[Start of section]

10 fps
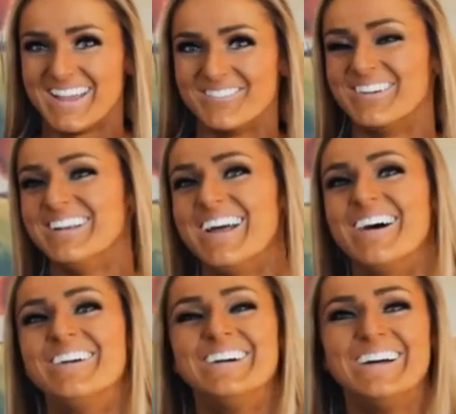camera right
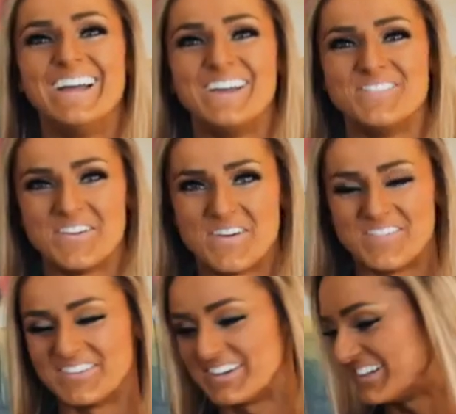now, and my
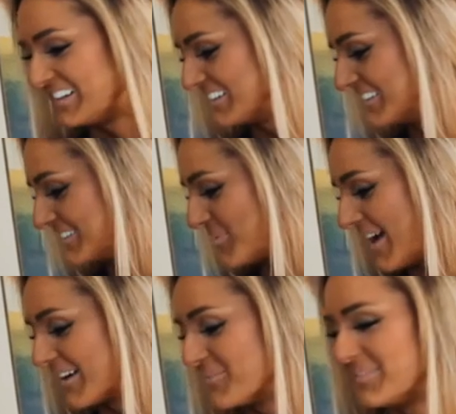mom are gonna
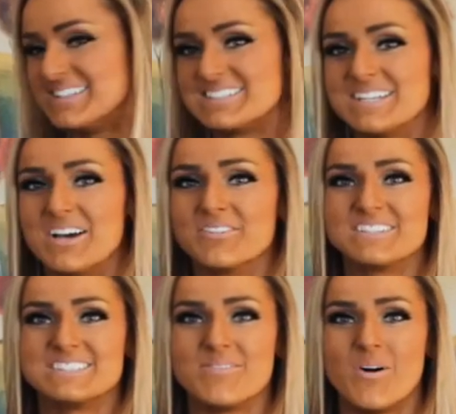pack up my stuff
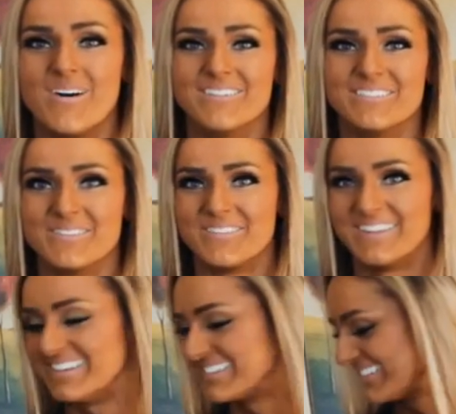because I'm all over the
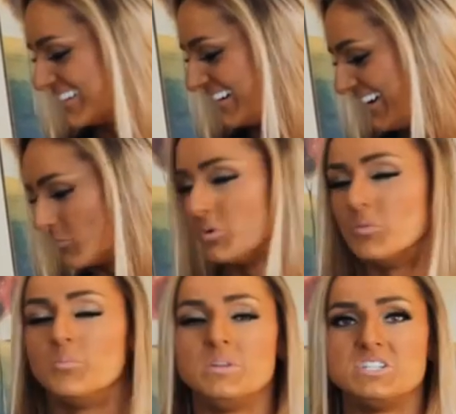place.
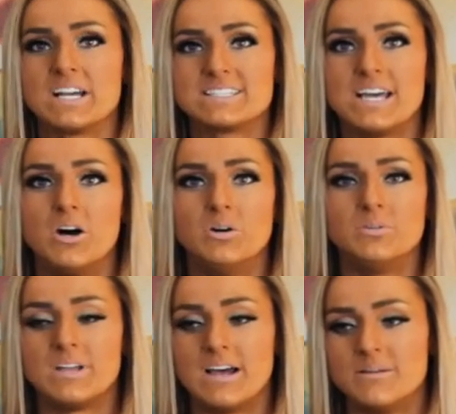We'll be checked
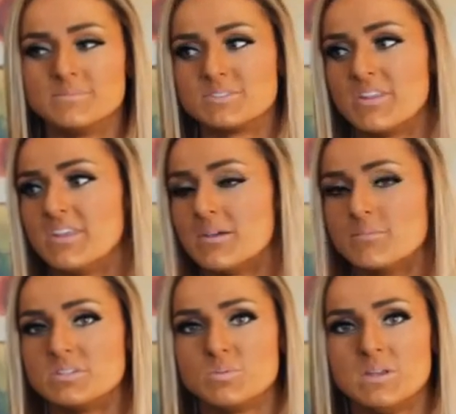out. Um, so I think in
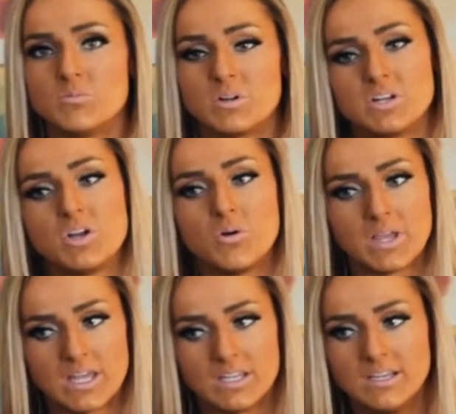between we're gonna go
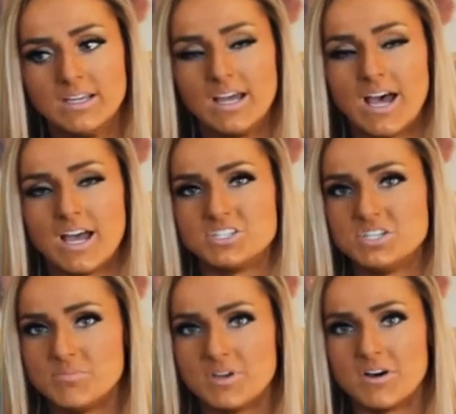get a
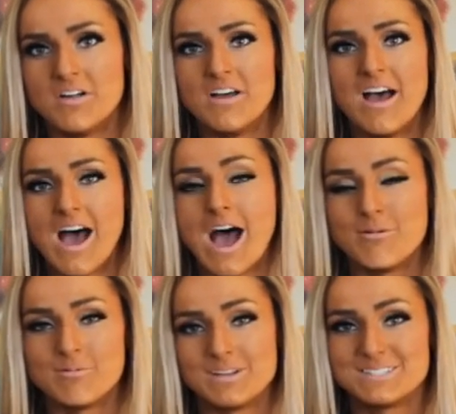cheat meal.
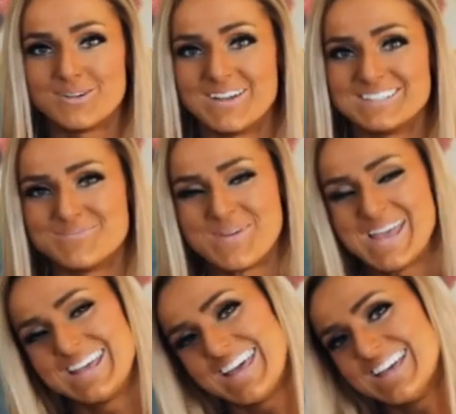I'm about to go get some
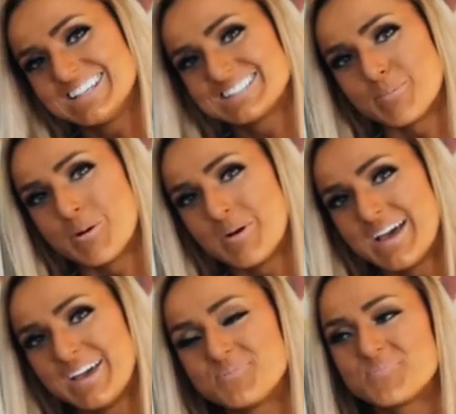pancakes on the
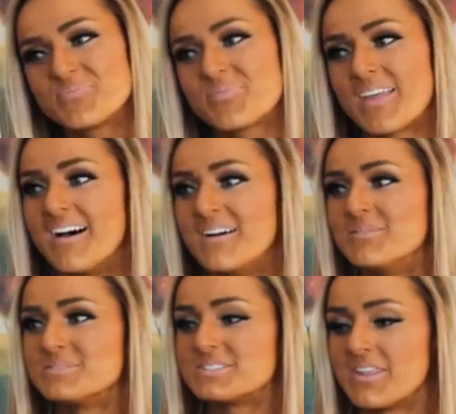way.
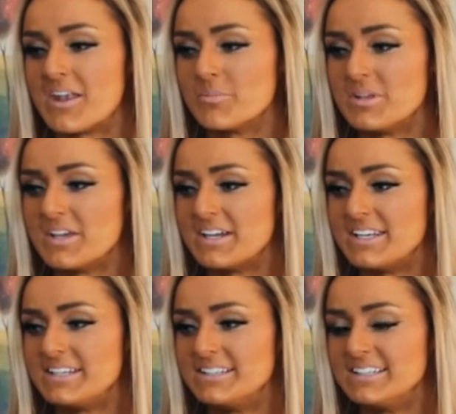Um, so that'll be
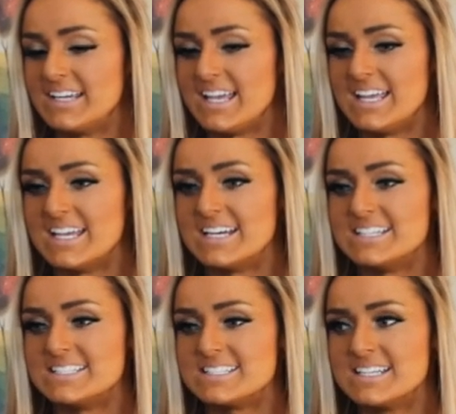good.
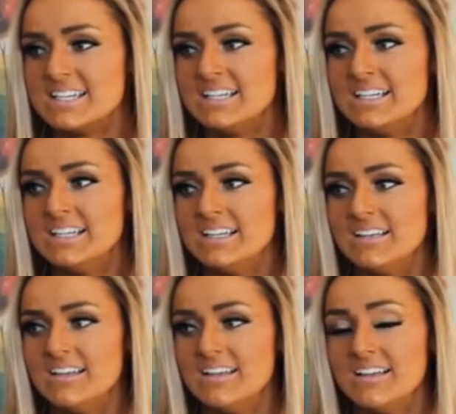And
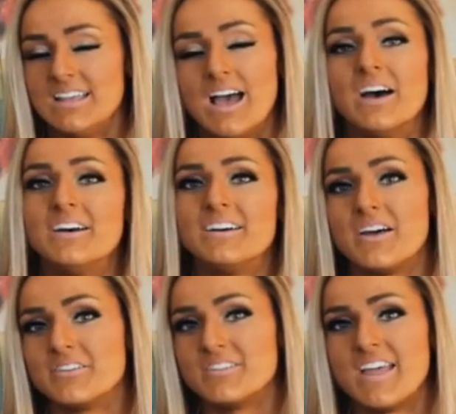yeah,
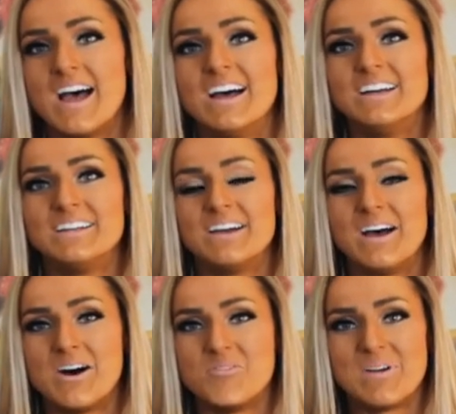other than that,
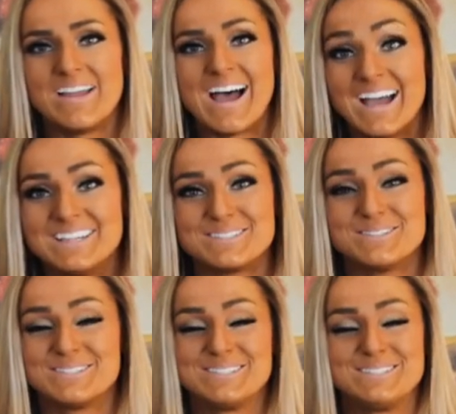um, my eyes
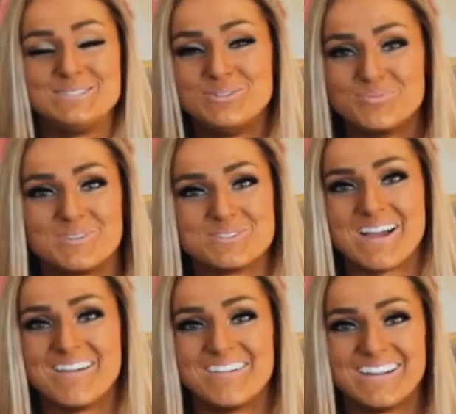are super
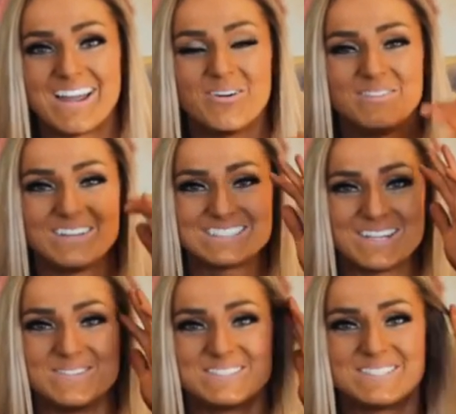dry right now because I
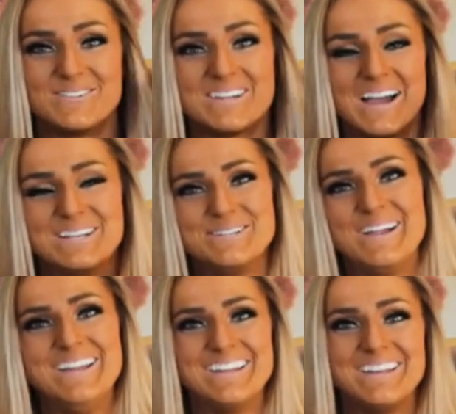am so
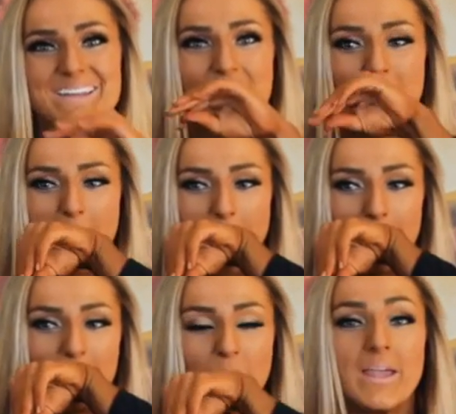dehydrated.
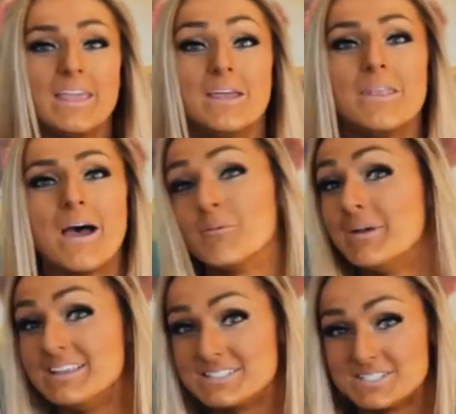Um, so I cannot
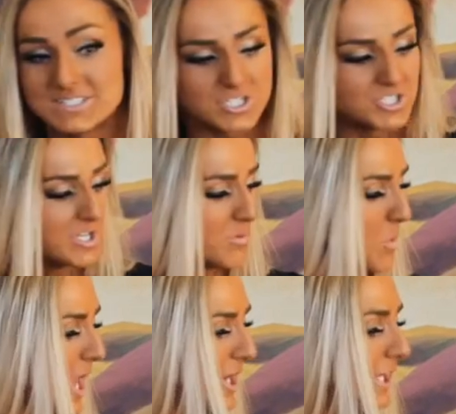wait to start drinking
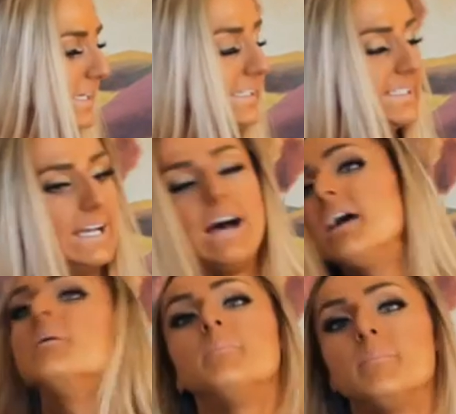water
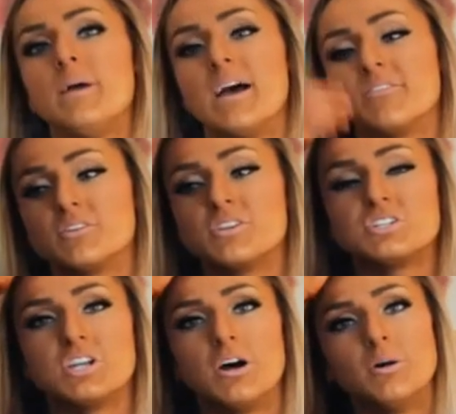um, after the
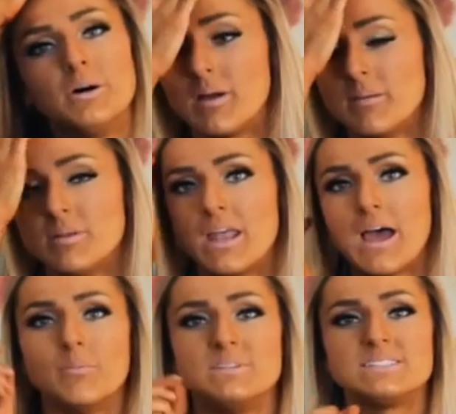show. I mean,
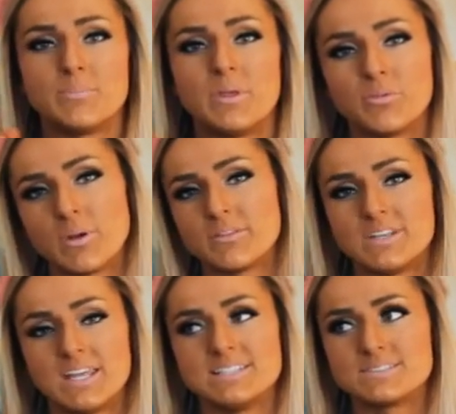I'll be sipping throughout the
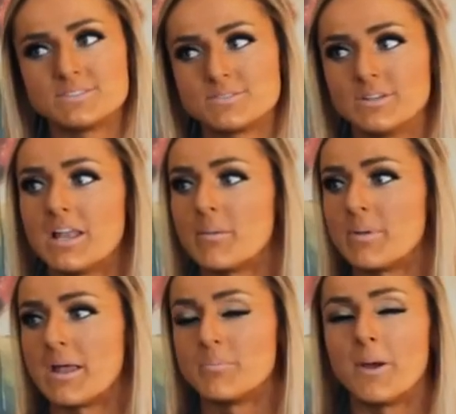day, so it's really not
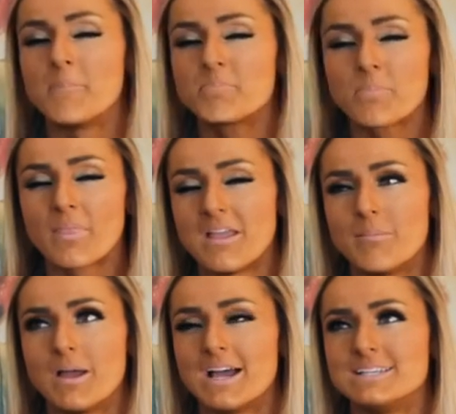bad, but yeah,
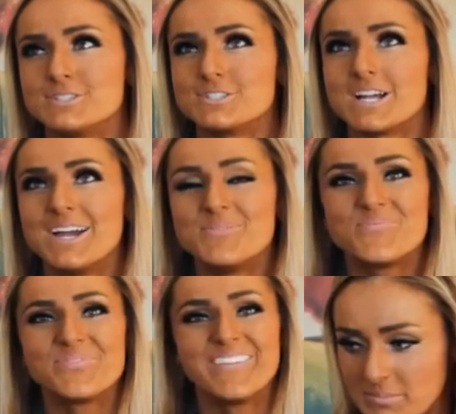my eyes are dry.
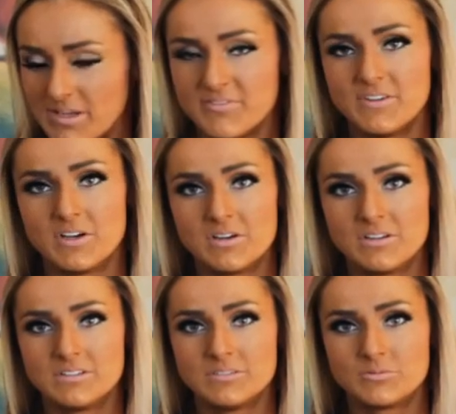I
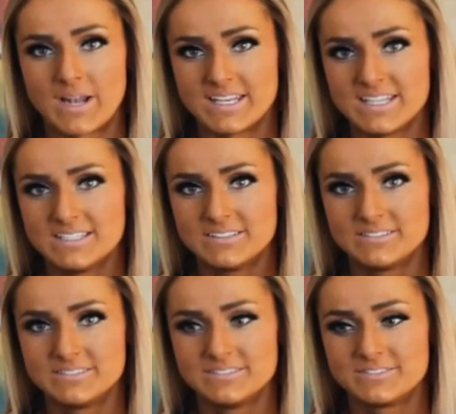feel ready
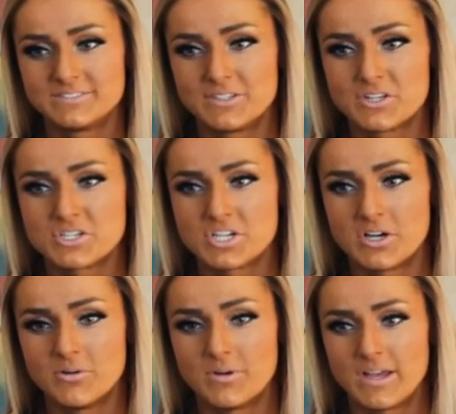for the
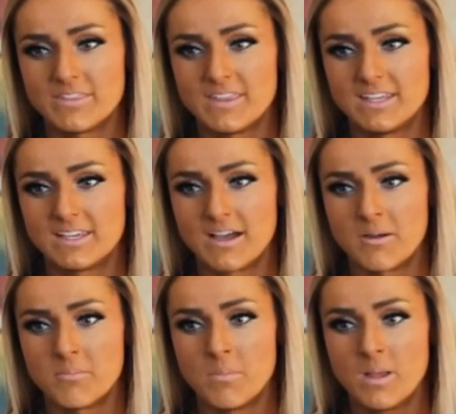show. I think,
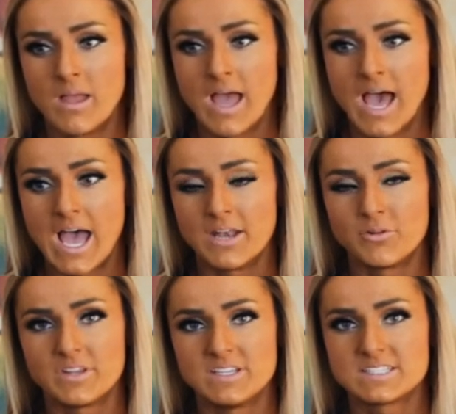um, I
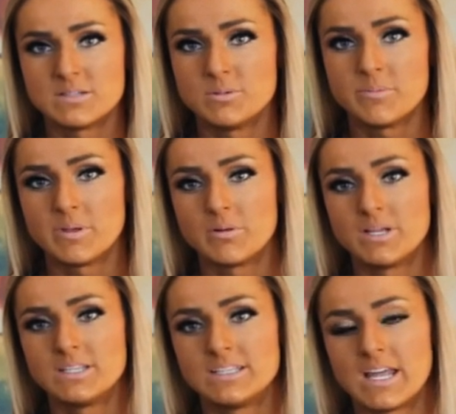don't think it's gonna be a big
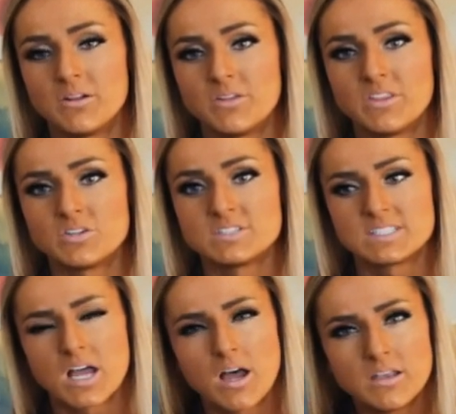one. I don't think there's a
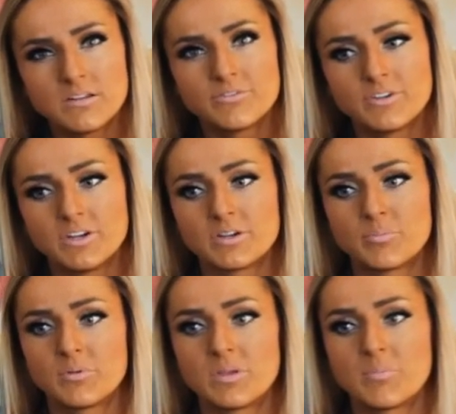ton of figure
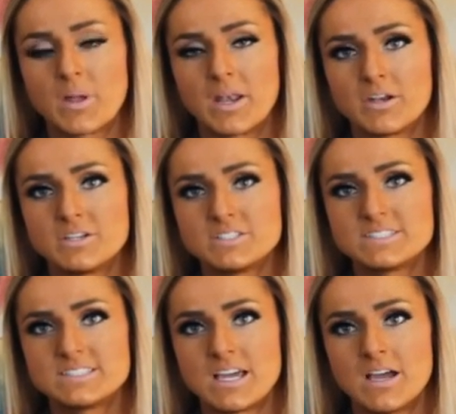
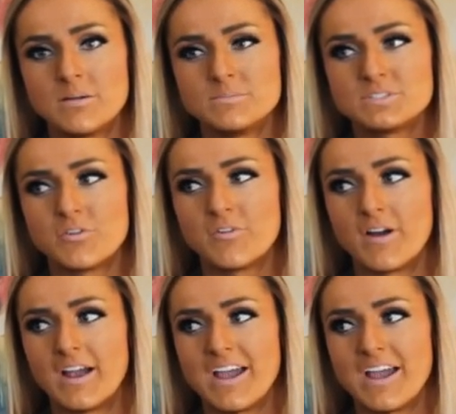competitors. Um, so far I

[End of section]

EXERCISE DIRECTIONS -
Exact copies of all the entries, without any pictures, are what the answer must contain.

ANSWER TO THIS EXERCISE -
10 fps
camera right
now, and my
mom are gonna
pack up my stuff
because I'm all over the
place.
We'll be checked
out. Um, so I think in
between we're gonna go
get a
cheat meal.
I'm about to go get some
pancakes on the
way.
Um, so that'll be
good.
And
yeah,
other than that,
um, my eyes
are super
dry right now because I
am so
dehydrated.
Um, so I cannot
wait to start drinking
water
um, after the
show. I mean,
I'll be sipping throughout the
day, so it's really not
bad, but yeah,
my eyes are dry.
I
feel ready
for the
show. I think,
um, I
don't think it's gonna be a big
one. I don't think there's a
ton of figure
competitors. Um, so far I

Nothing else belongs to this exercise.